• CLDNs are important components of tight junction proteins, including the classic CLDNs (CLDNs 1-10, 14, 15, 17, 19) and the non-classic CLDNs (CLDNs 11-13, 16, 18, 20-27), with at least 27 family members. CLDN6 is one of the 27 members of the CLDNs family. Its cDNA was isolated from the ectoderm-specific library in 1995 and was identified from the differentiated embryonic body in 2001. CLDN6 is highly specifically expressed in various cancers such as ovarian cancer, testicular cancer, cervical endometrial cancer, liver cancer and lung adenocarcinoma, but is hardly expressed in adult normal tissues. It can activate multiple pathways involved in multiple processes of tumor occurrence, including promoting tumor growth, migration and invasion, and promoting tumor chemoresistance. In recent years, CLDN6 has attracted widespread attention from researchers as a new target for cancer treatment. Various types of anti-cancer drugs targeting the CLDN6 target have been developed, including antibody-conjugated drugs, monoclonal antibodies, bispecific antibodies and CAR-T.

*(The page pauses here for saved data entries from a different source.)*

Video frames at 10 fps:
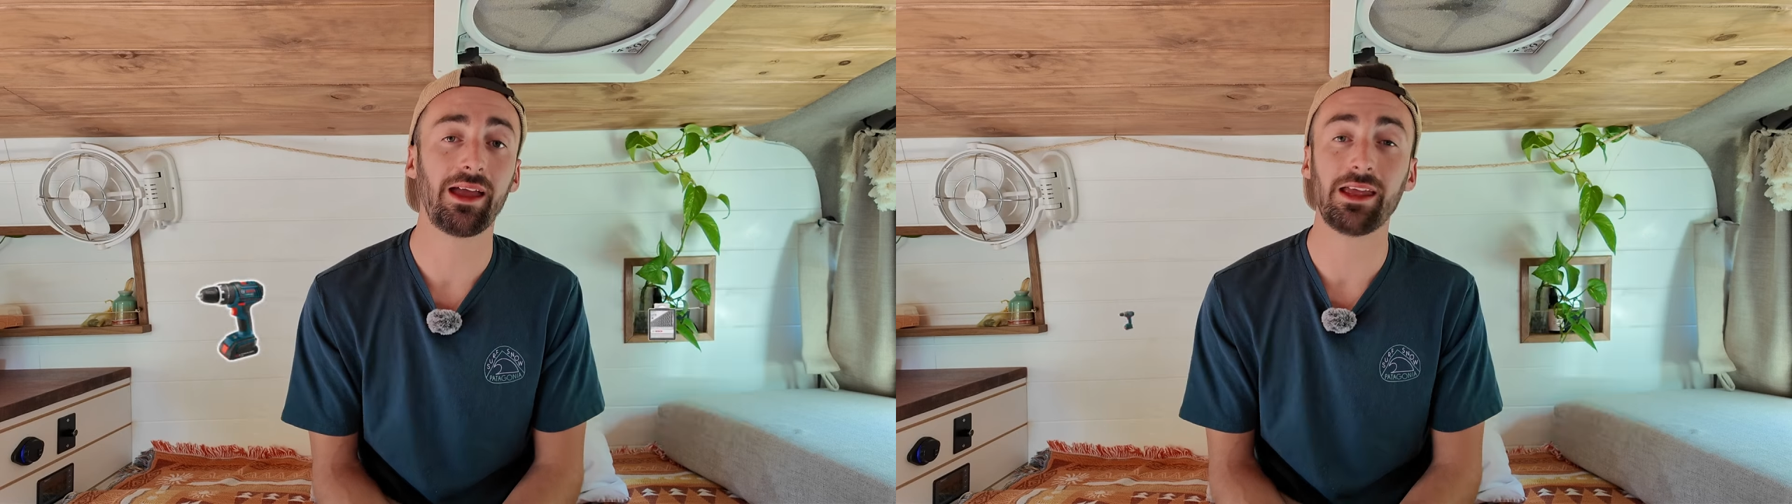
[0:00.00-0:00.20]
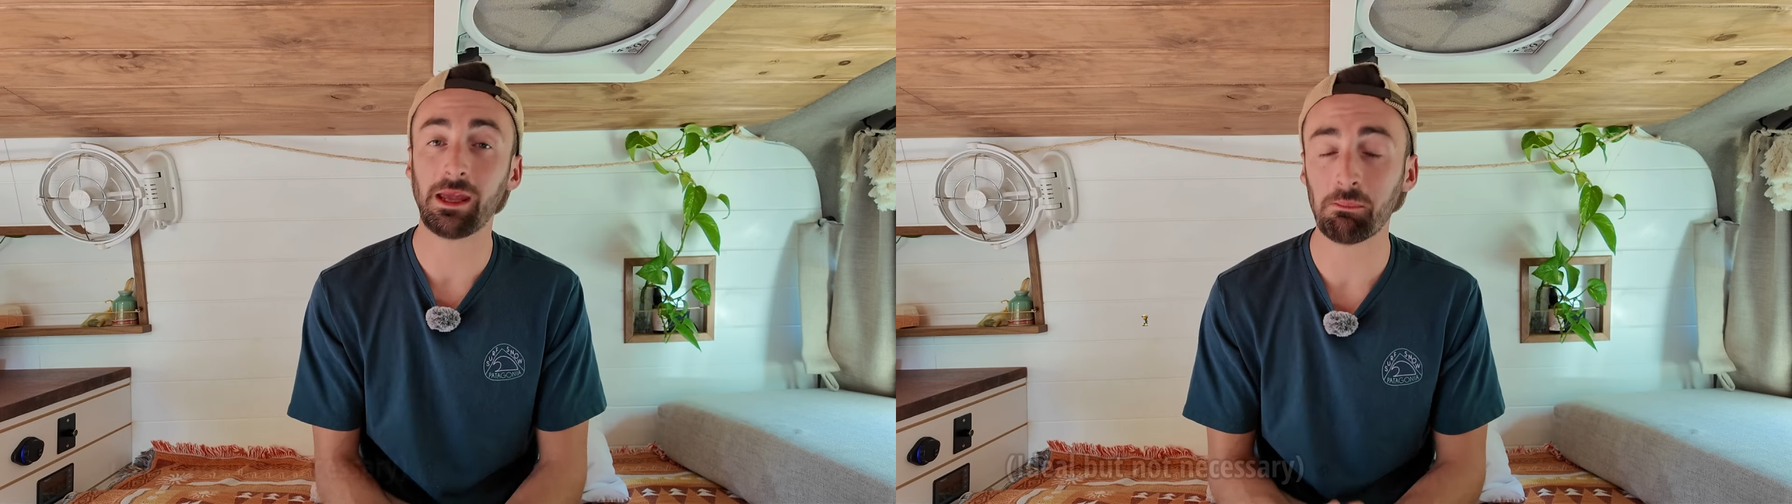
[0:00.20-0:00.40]

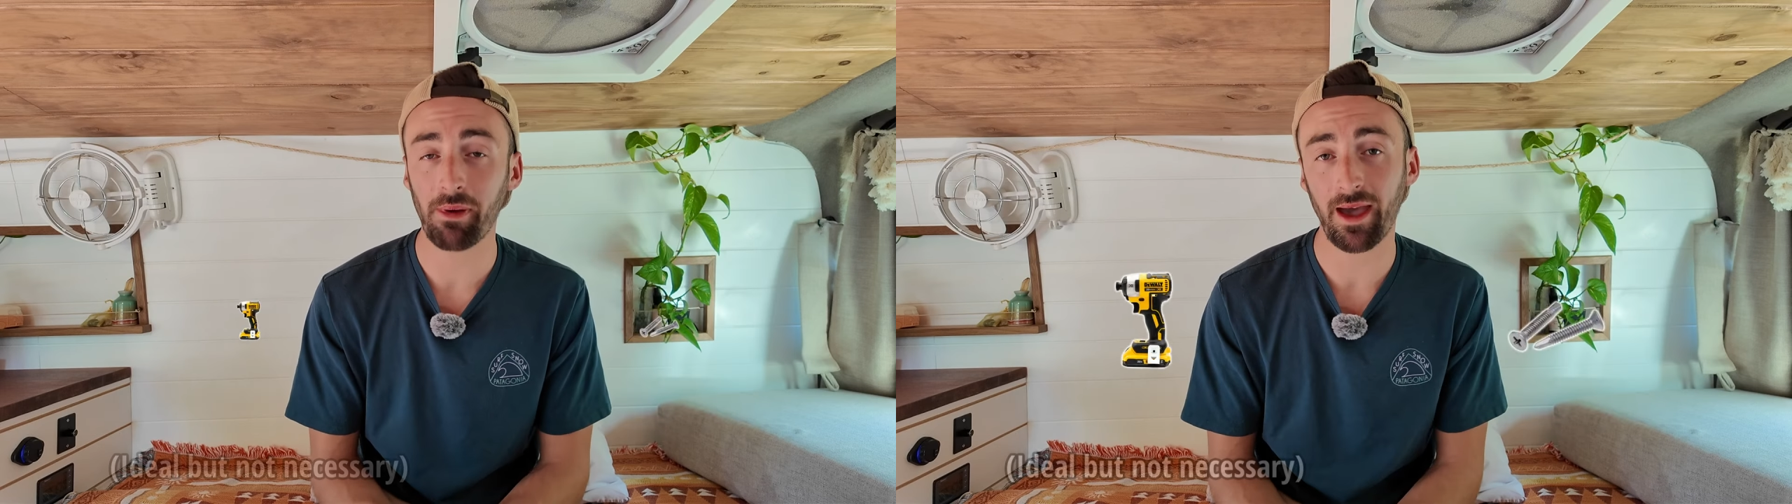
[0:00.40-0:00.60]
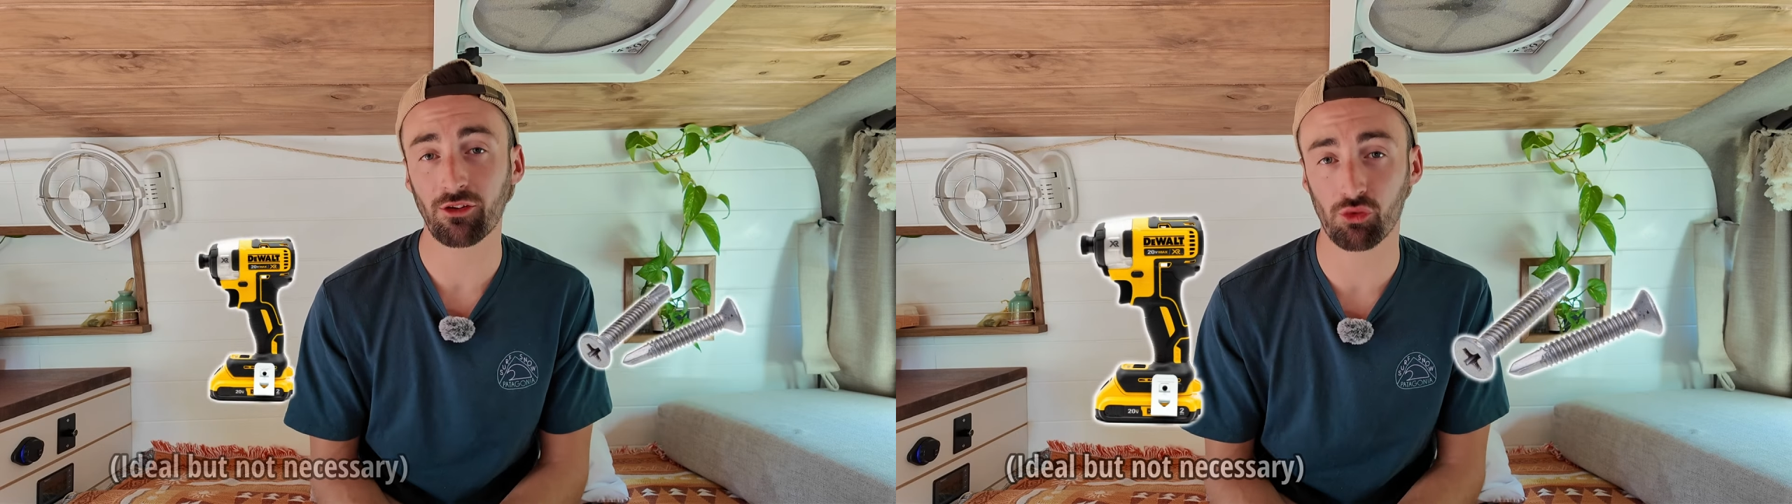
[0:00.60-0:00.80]
a
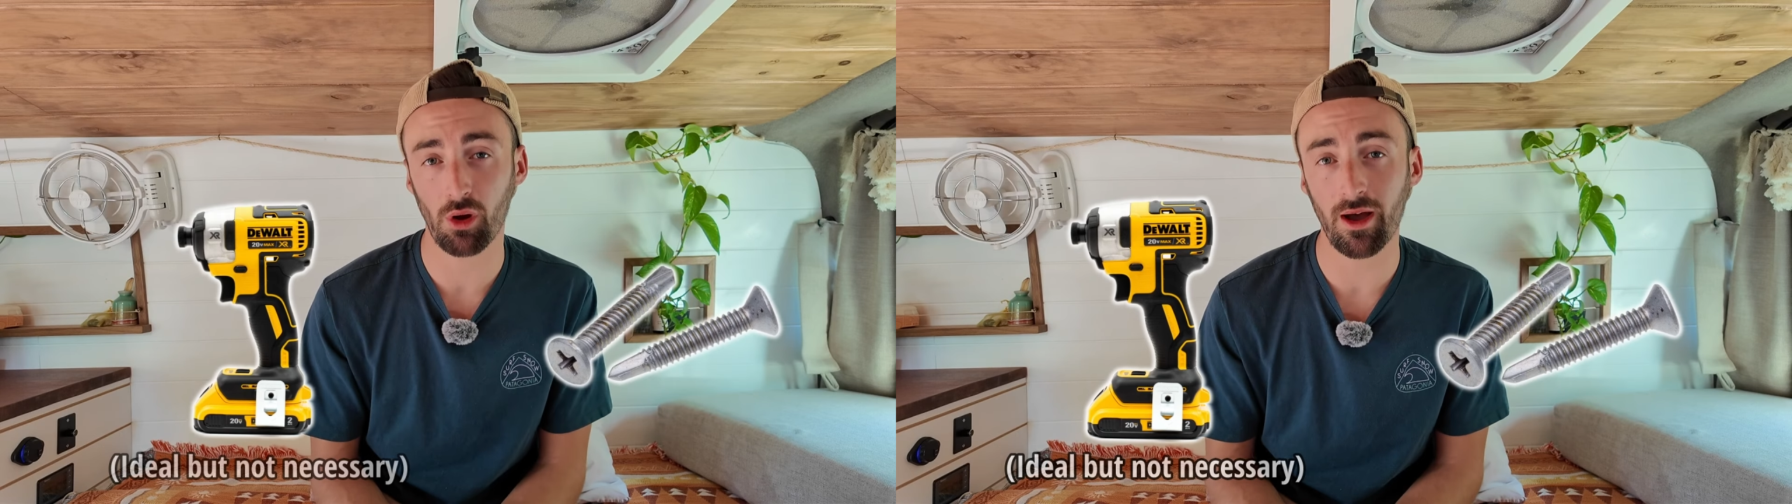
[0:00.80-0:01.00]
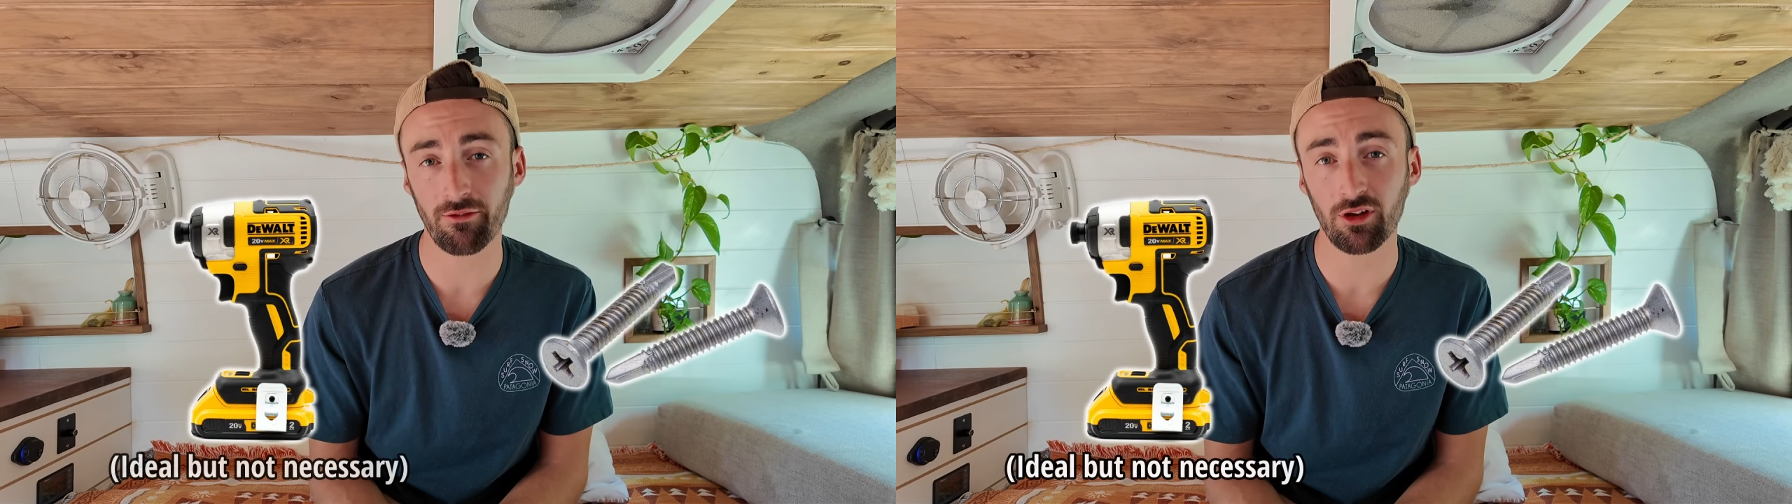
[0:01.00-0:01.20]
impact
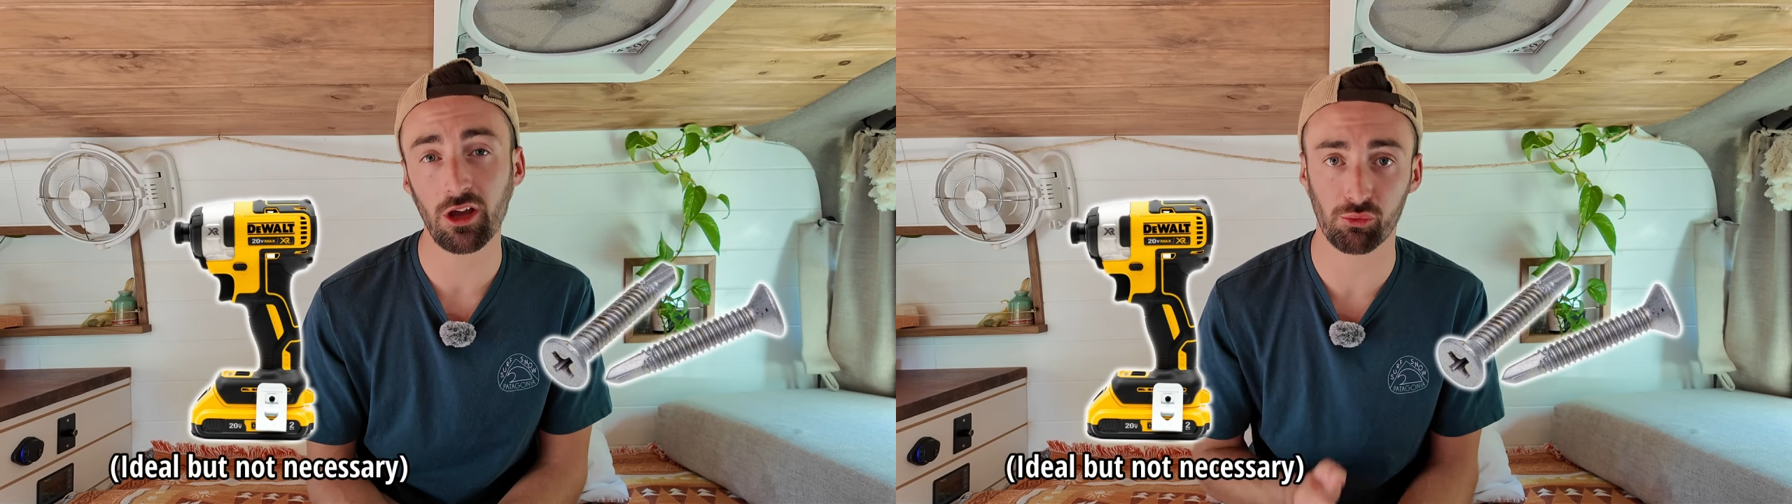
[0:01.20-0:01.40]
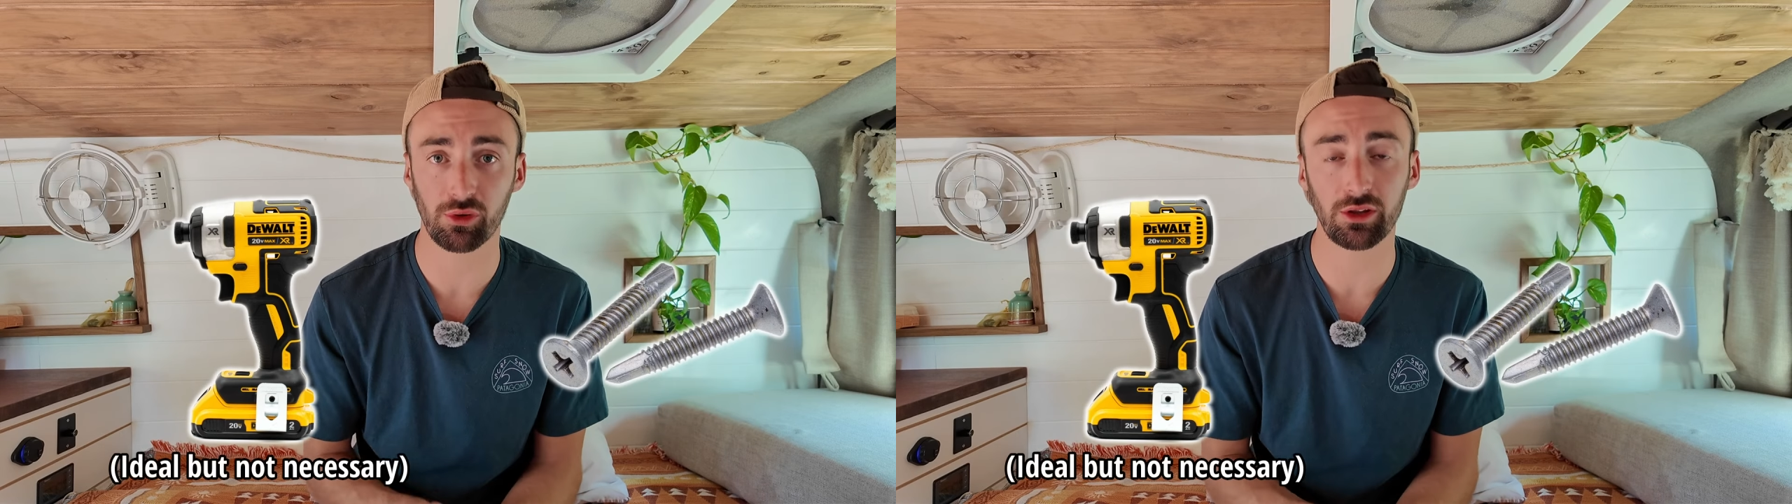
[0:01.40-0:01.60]
driver
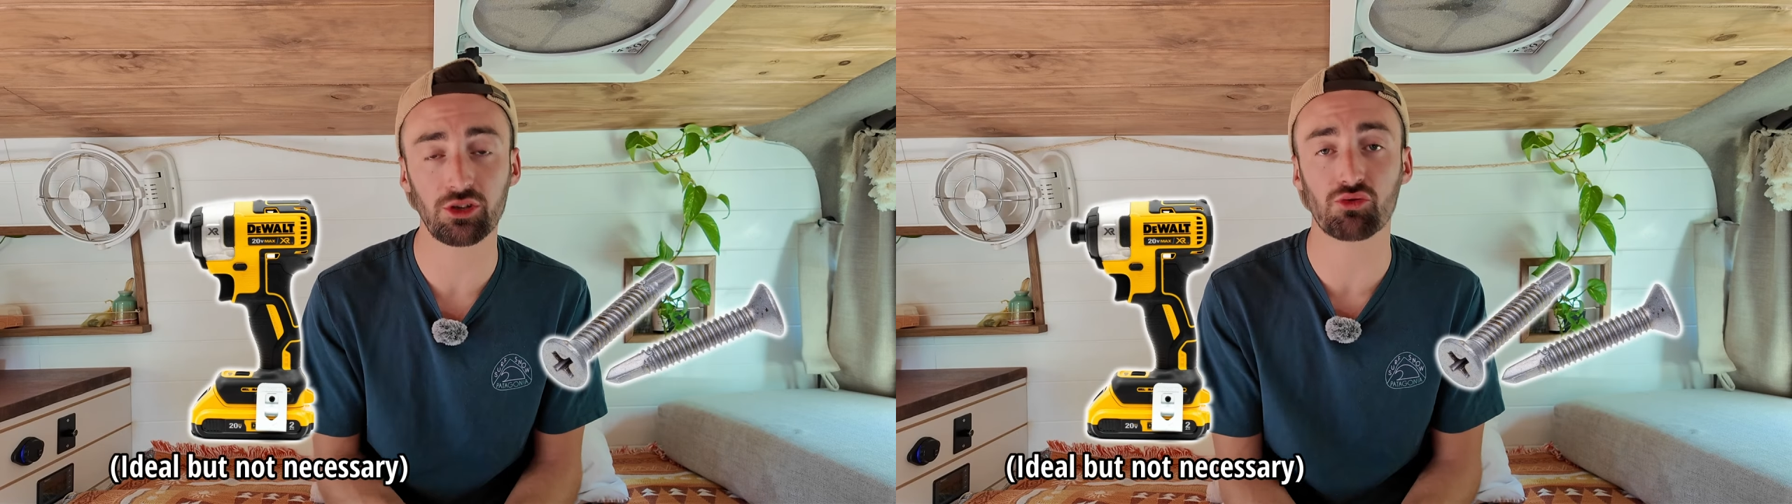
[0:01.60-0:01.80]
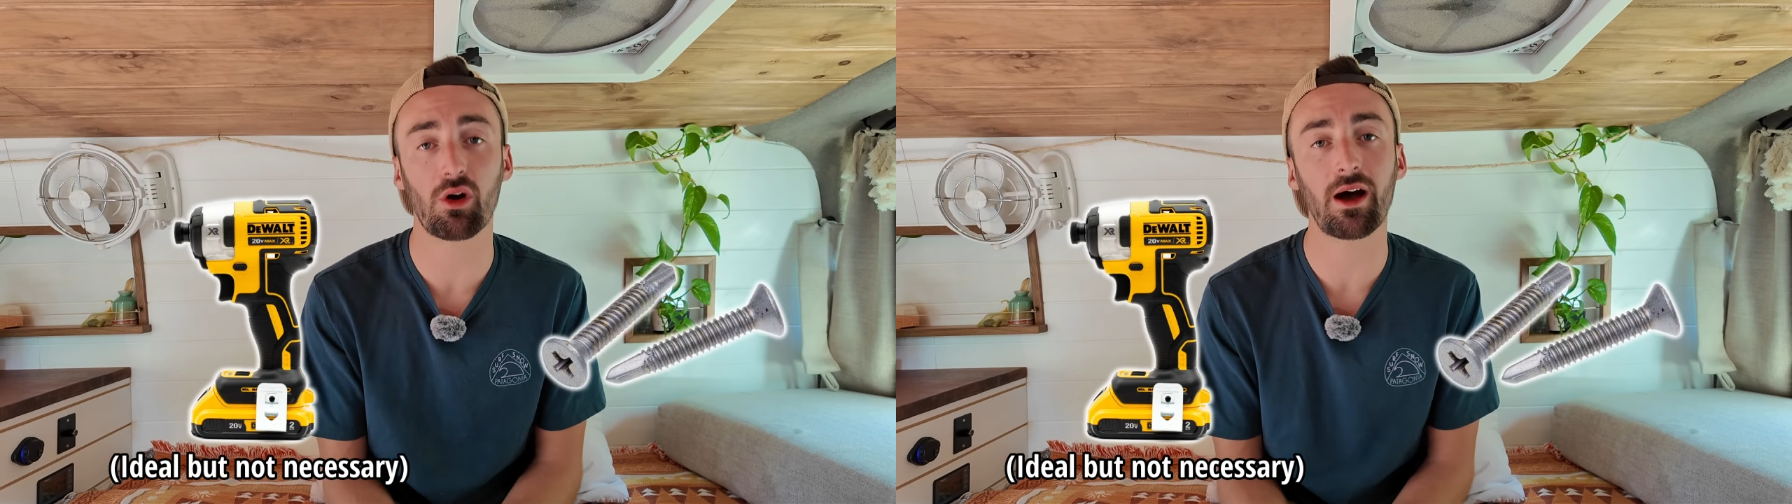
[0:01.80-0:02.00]
to really
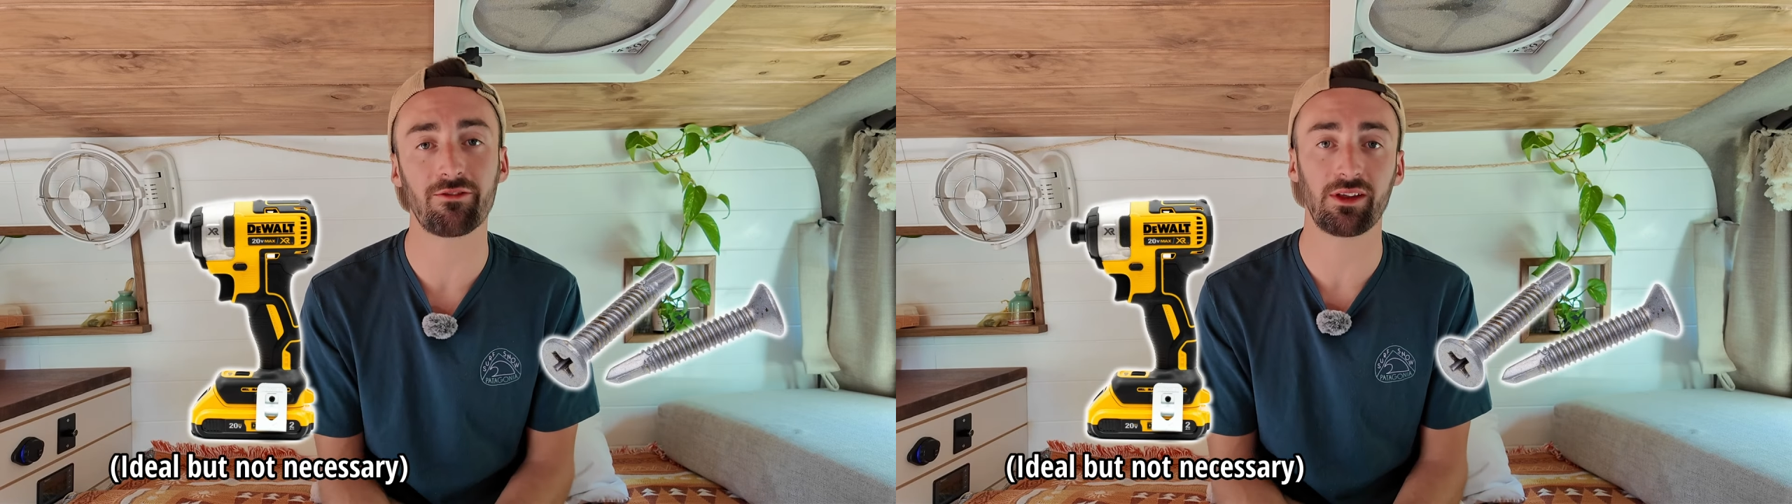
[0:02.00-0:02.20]
drive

• The exon 3 of mouse Cldn6 gene that encode the whole molecule (ATG to STOP codon) was replaced by human counterparts in B-hCLDN6 mice plus. The promoter, 5’UTR and 3’UTR region of the mouse gene were also retained. The CLDN6 expression was driven by endogenous mouse Cldn6 promoter, while mouse Cldn6 gene transcription and translation will be disrupted.
• Human CLDN6 mRNA was only detectable in fetal liver and placenta of homozygous B-hCLDN6 mice plus but not in wild-type C57BL/6JNifdc mice.

Gene targeting strategy for B-hCLDN6 mice plus. The exon 3 of mouse Cldn6 gene that encode the whole molecule (ATG to STOP codon) was replaced by human counterparts in B-hCLDN6 mice plus. The promoter, 5’UTR and 3’UTR region of the mouse gene were also retained. The CLDN6 expression was driven by endogenous mouse Cldn6 promoter, while mouse Cldn6 gene transcription and translation will be disrupted.

Strain specific analysis of CLDN6 mRNA expression in wild-type C57BL/6JNifdc mice and B-hCLDN6 mice plus by RT-PCR. Fetal liver (left) and placenta (right) RNA were isolated from wild-type C57BL/6JNifdc mice (+/+) and homozygous B-hCLDN6 mice plus (H/H), then cDNA libraries were synthesized by reverse transcription, followed by PCR with mouse or human CLDN6 primers. Mouse Cldna6 mRNA was detectable in wild-type C57BL/6JNifdc mice. Human CLDN6 mRNA was only detectable in homozygous B-hCLDN6 mice plus.